The amazing part is that, for the pizza, I used an Udi's Gluten Free Pizza Crust, and it was AMAZING. The actually Udi's crust instructs you to bake the pizza for 8-10 minutes at 350, but the recipe I used said to bake for 5 minutes at 500. Normally, gluten-free crusts are mediocre but nothing to write home about (or in this case, blog), however, baking the crust at that high of a heat created the best flat-crust pizza I have every had. Crispy, salty and sweet, and the perfect compliment to its toppings.
Also, because I'm quite sensitive to dairy products, I used Soya's "mozzarella" cheese substitute. Surprisingly, this also worked great. The soy-based cheese doesn't have the same elasticity as regular mozzarella, and subsequently, held the toppings on without making eating a piece a nuisance (mmm...stretchy cheese...).

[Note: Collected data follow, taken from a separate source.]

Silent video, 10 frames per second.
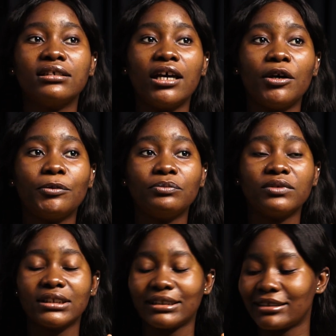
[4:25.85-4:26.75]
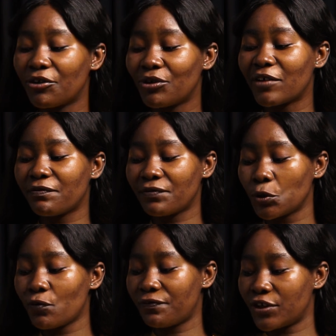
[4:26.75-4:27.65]
a
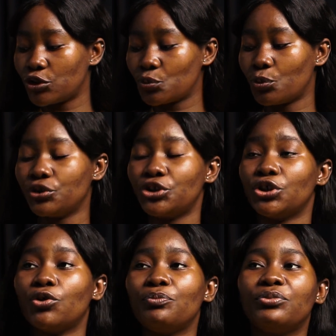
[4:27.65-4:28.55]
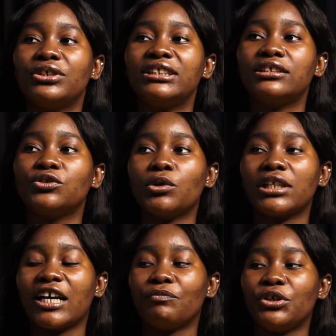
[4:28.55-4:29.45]
ceraVE face wash, but this is
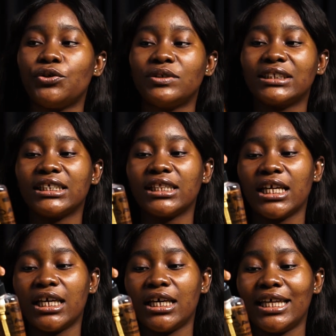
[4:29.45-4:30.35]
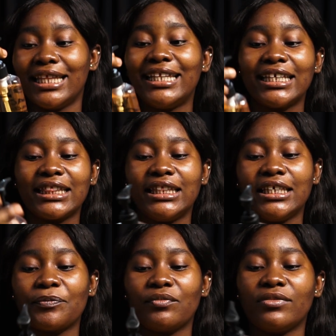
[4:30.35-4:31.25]
what I've been using
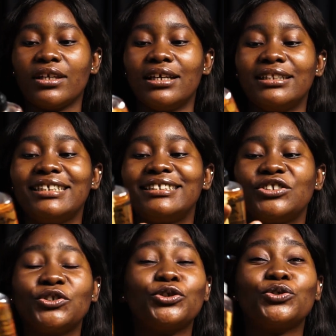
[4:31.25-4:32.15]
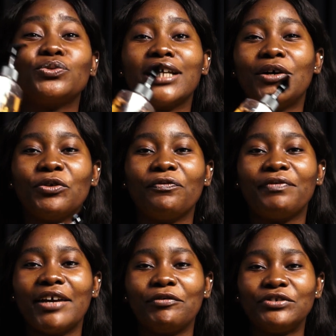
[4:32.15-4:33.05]
lately. This is just
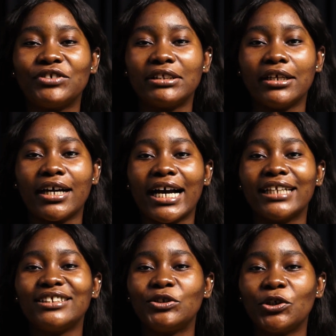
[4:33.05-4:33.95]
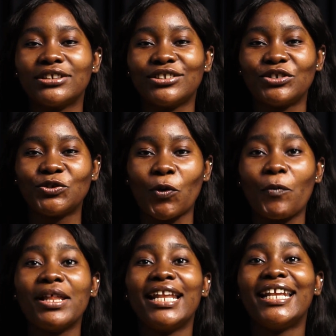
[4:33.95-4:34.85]
2,500 naira, and it does the
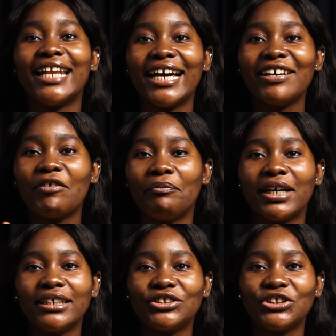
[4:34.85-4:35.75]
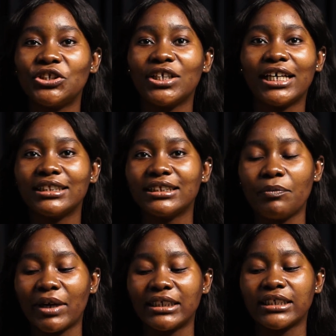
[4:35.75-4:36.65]
job like magic. You can see
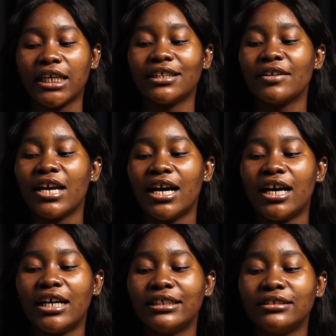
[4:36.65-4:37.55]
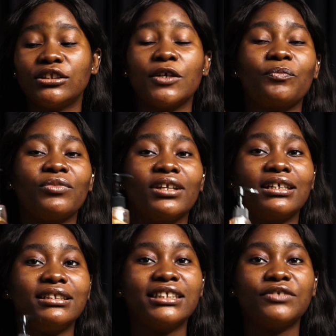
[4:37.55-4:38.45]
my skin, and
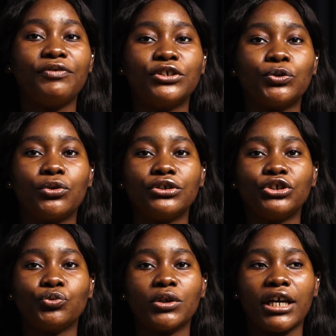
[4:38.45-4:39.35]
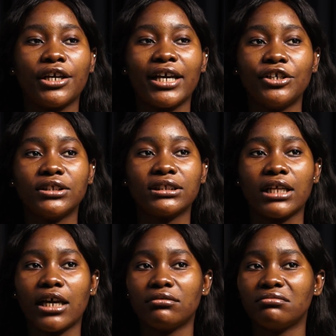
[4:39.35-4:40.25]
this face wash is what I use it
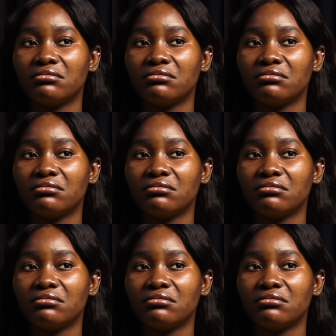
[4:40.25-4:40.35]
like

While I think this pizza would be excellent with real mozzarella, I would suggest also trying other mild, white cheeses, such as a young white cheddar or a mild havarti.
Also note, this pizza is vegetarian!! Use Soya cheese, and it's vegan, too!
I had never roasted red peppers before, having been under the impression that this was something best left to professionals. However, it turns out that it's easy and well worth it! Just throw your peppers under the broiler (no oil, just plain), and don't forget about them. A few turns later, and you have the most vibrant, juicy peppers ever.
This recipe rocked. The combination of the crunchy beans, tender peppers (bursting with flavour), and sharp red wine vinegar was complex and yet, sort of simple in a back-yard-BBQ-worthy sort of way. Depending on how you presented this dish, it could be a 5-star side dish, or a BBQ main. I think it would also make an excellent condiment, piled on top of broiled sausages.
What makes this particular recipe so unexpected is the mint. For the most part, this recipe is savory, but the fresh bursts of mint that permeate the dish bring it from yummy and different to something truly spectacular.
This recipe is also naturally gluten-free and vegan.
I hope that some of you try these recipes and let me know your thoughts.